• Provided data:

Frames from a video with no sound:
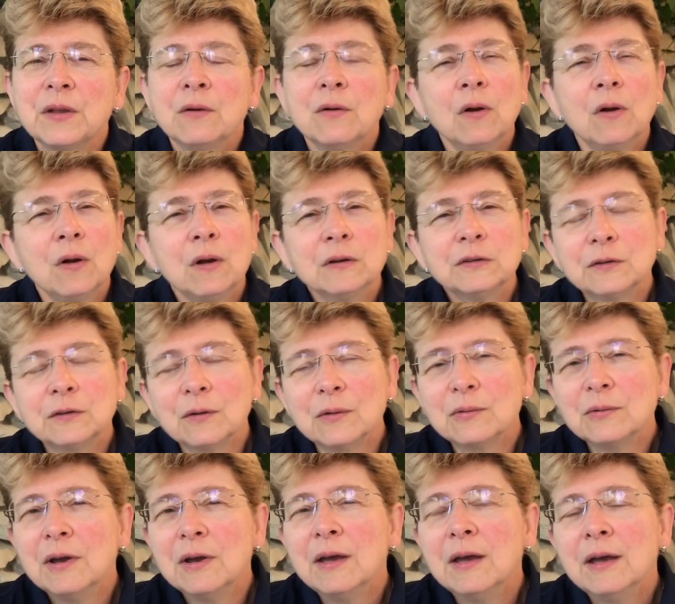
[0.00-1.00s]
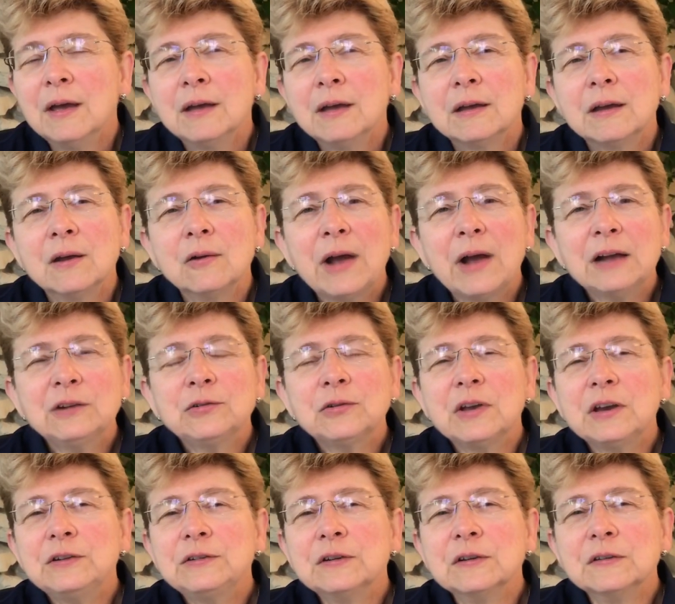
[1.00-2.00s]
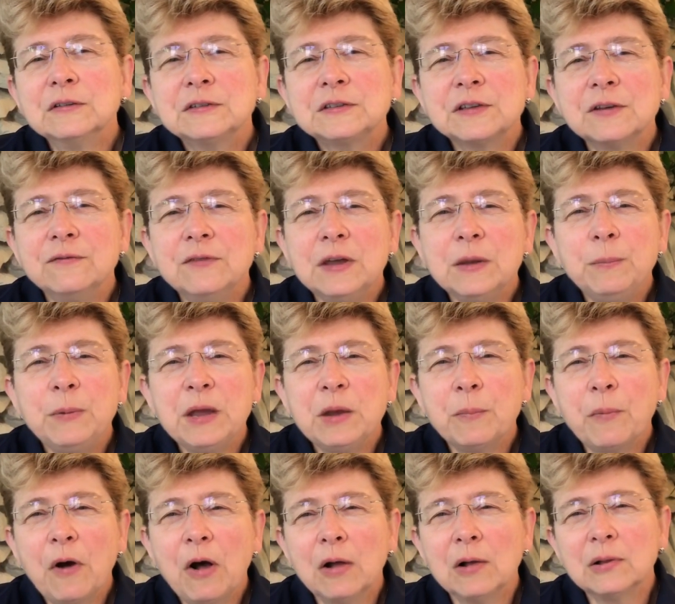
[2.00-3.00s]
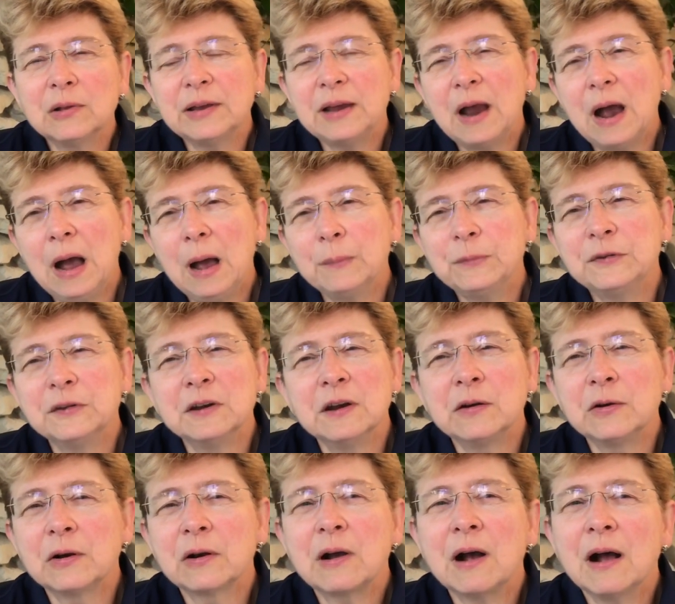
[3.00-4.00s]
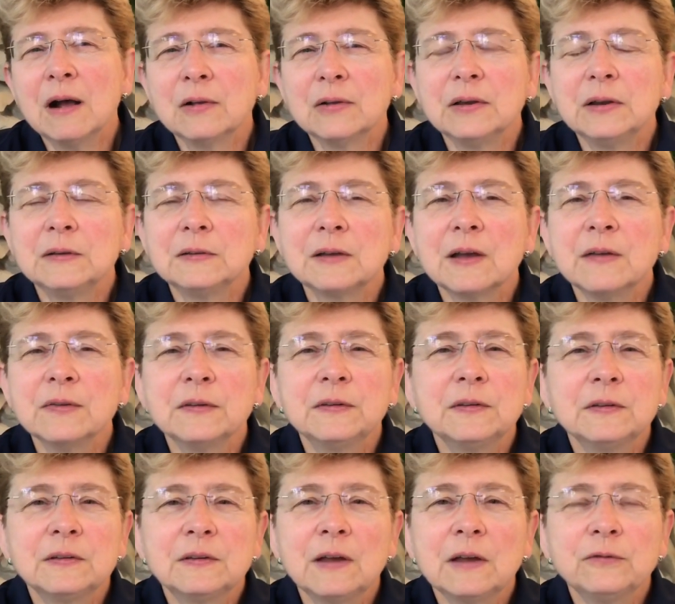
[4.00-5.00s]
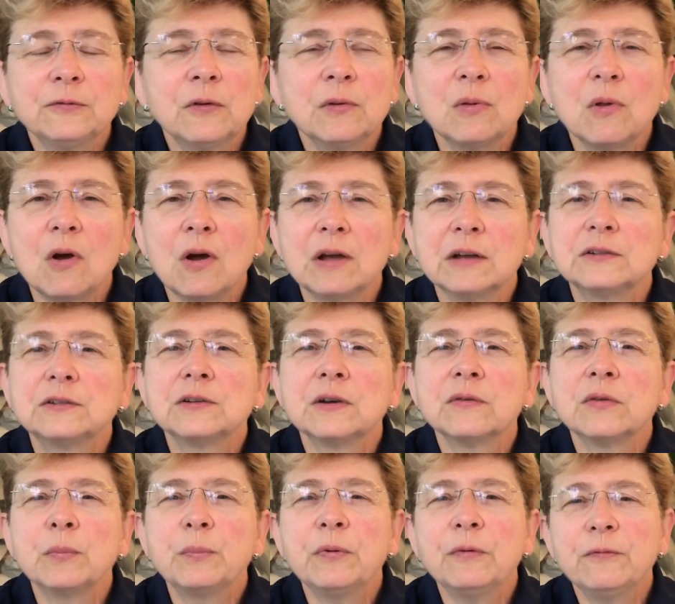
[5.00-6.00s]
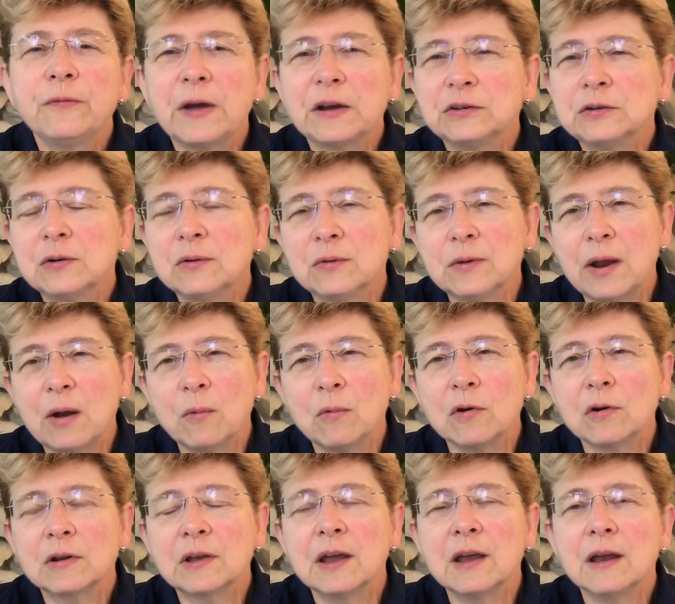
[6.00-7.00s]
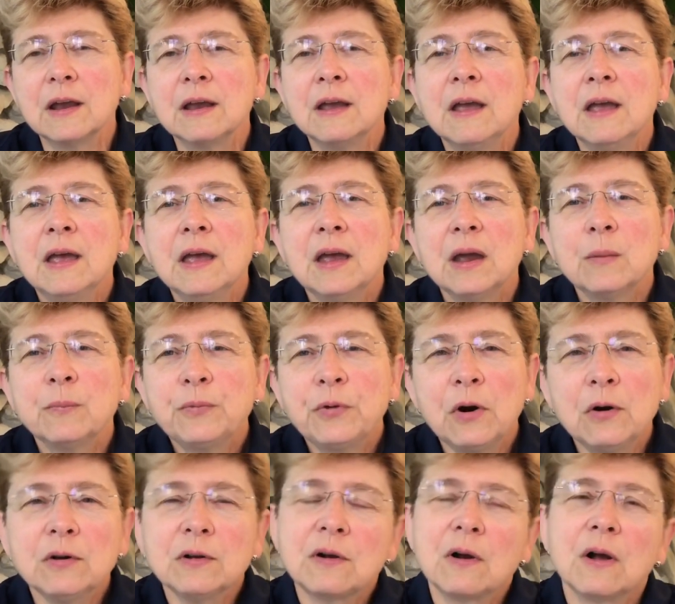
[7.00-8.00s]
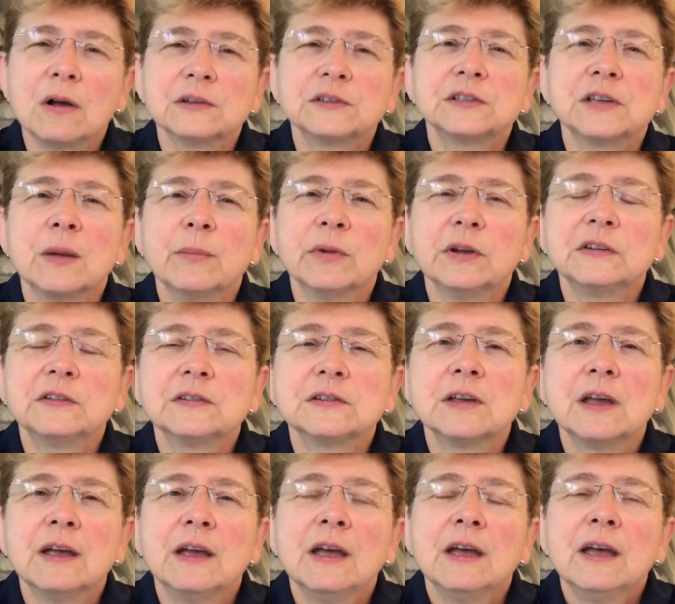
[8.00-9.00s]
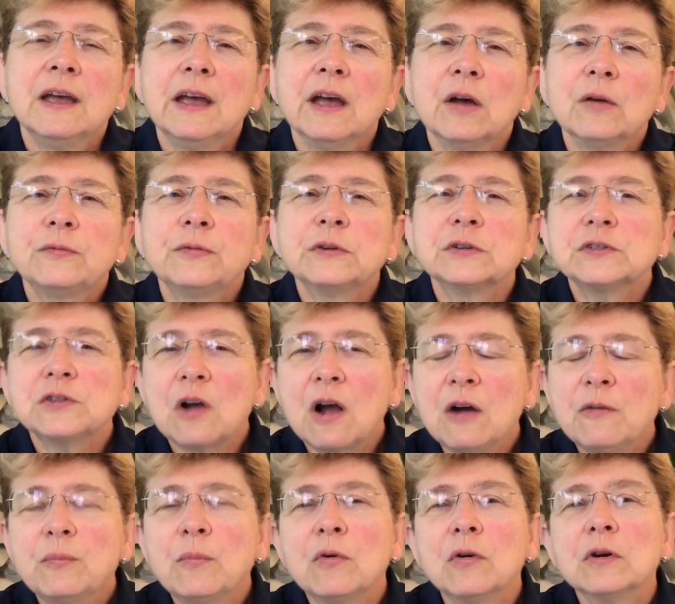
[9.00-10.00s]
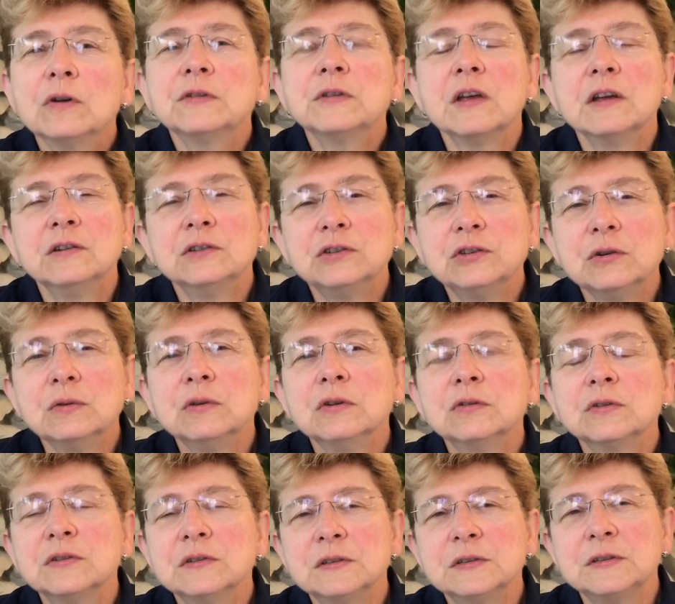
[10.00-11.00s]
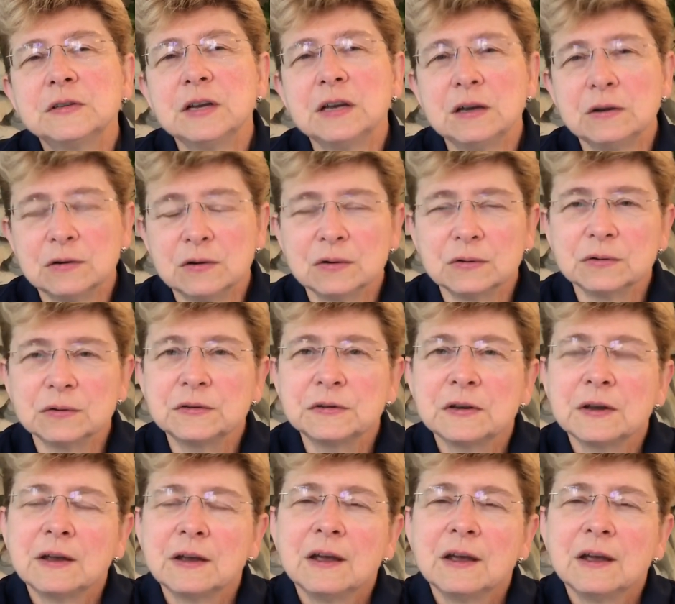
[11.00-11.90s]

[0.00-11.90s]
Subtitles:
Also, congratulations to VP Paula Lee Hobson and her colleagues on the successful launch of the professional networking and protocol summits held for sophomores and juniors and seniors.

• What you will do: What is wanted is a word-for-word restatement of the entries, without their images.

• Response area:
Frames from a video with no sound:
[0.00-1.00s]
[1.00-2.00s]
[2.00-3.00s]
[3.00-4.00s]
[4.00-5.00s]
[5.00-6.00s]
[6.00-7.00s]
[7.00-8.00s]
[8.00-9.00s]
[9.00-10.00s]
[10.00-11.00s]
[11.00-11.90s]

[0.00-11.90s]
Subtitles:
Also, congratulations to VP Paula Lee Hobson and her colleagues on the successful launch of the professional networking and protocol summits held for sophomores and juniors and seniors.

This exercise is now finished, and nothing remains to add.